*DATASET RECORDS*.
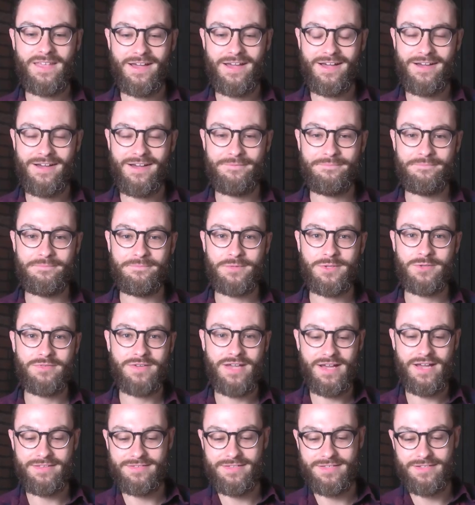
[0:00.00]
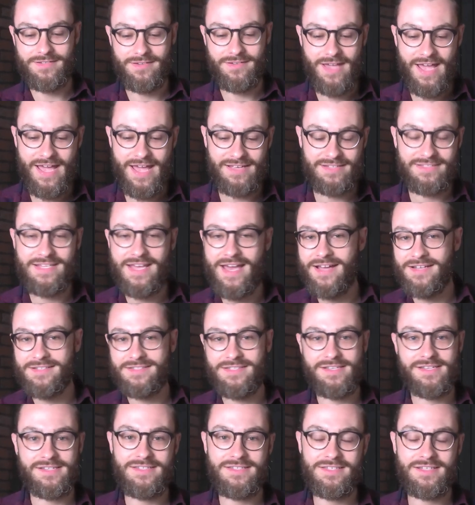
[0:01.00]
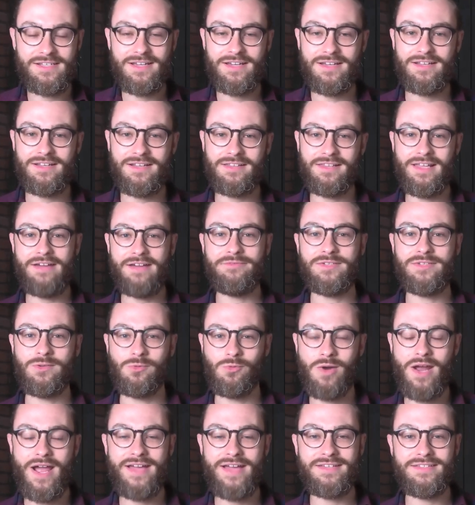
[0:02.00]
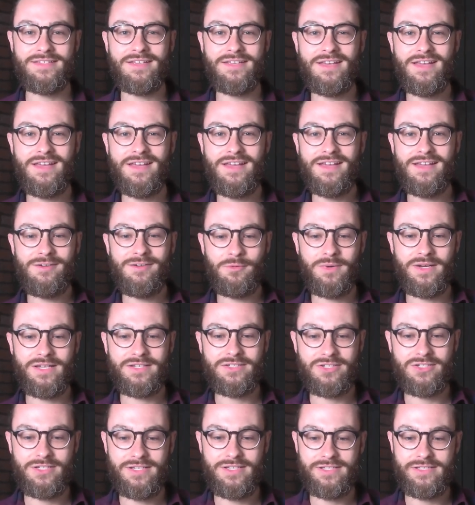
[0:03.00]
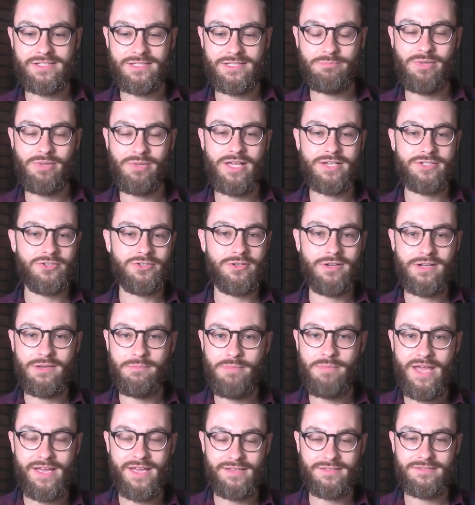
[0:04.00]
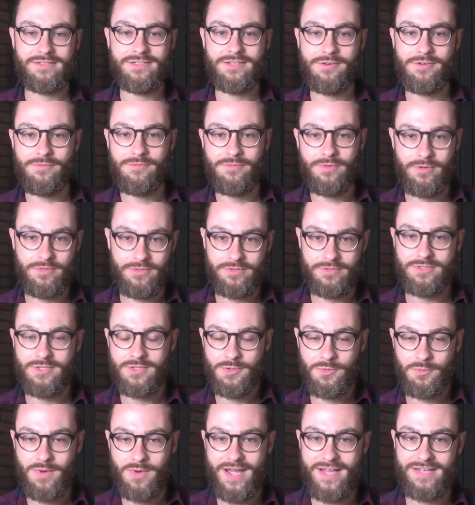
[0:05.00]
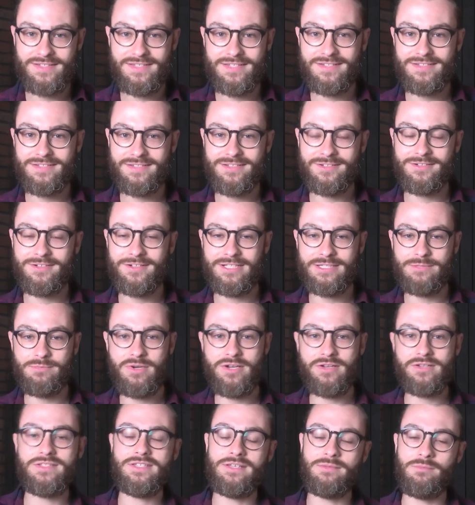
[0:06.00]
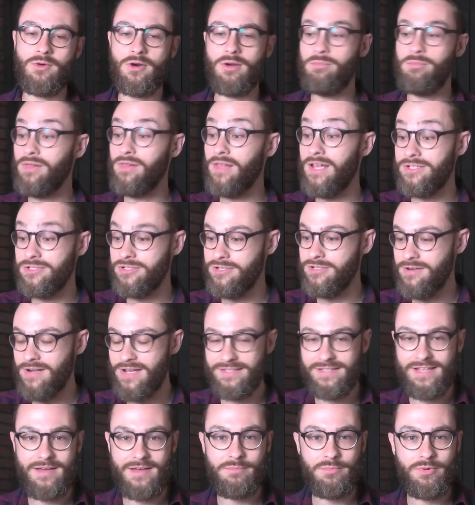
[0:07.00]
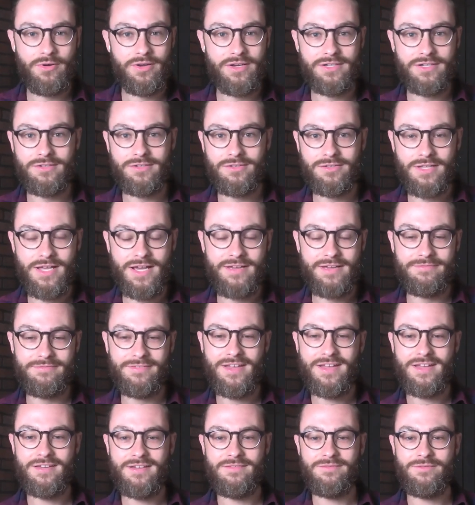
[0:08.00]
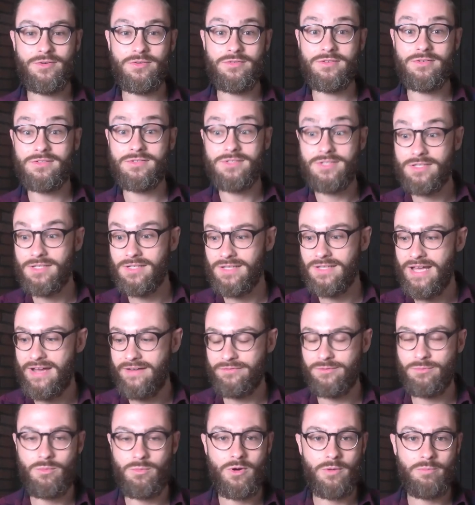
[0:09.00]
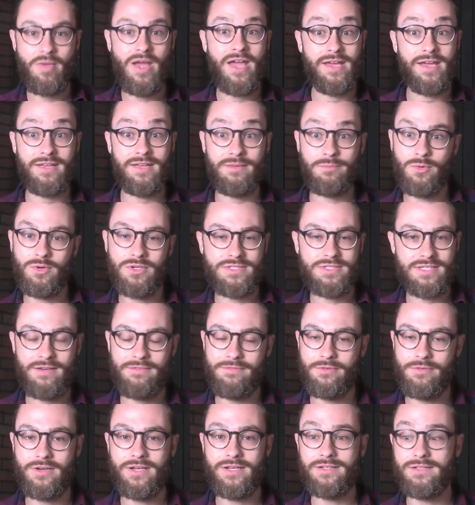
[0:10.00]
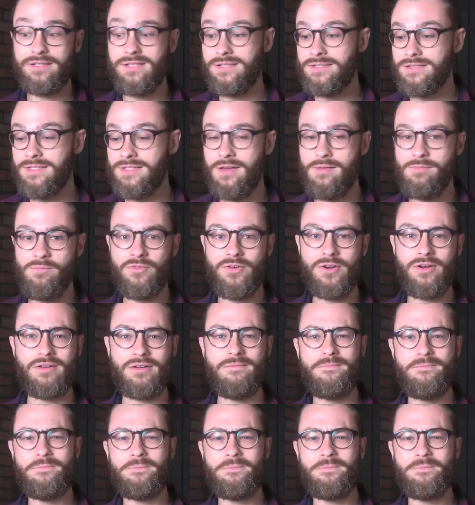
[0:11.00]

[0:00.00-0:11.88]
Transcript: um, you've got the x-axis, the kind of left and right, which is pleasure and pain. So, further to the right, you're experiencing more pleasure at that point in your life. Further to the left, more pain, more suffering, discomfort.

*EXERCISE PROMPT*. All of the data above needs to be given again exactly. Leave out each image.

*ANSWER TO THIS PROBLEM*.
[0:00.00]
[0:01.00]
[0:02.00]
[0:03.00]
[0:04.00]
[0:05.00]
[0:06.00]
[0:07.00]
[0:08.00]
[0:09.00]
[0:10.00]
[0:11.00]

[0:00.00-0:11.88]
Transcript: um, you've got the x-axis, the kind of left and right, which is pleasure and pain. So, further to the right, you're experiencing more pleasure at that point in your life. Further to the left, more pain, more suffering, discomfort.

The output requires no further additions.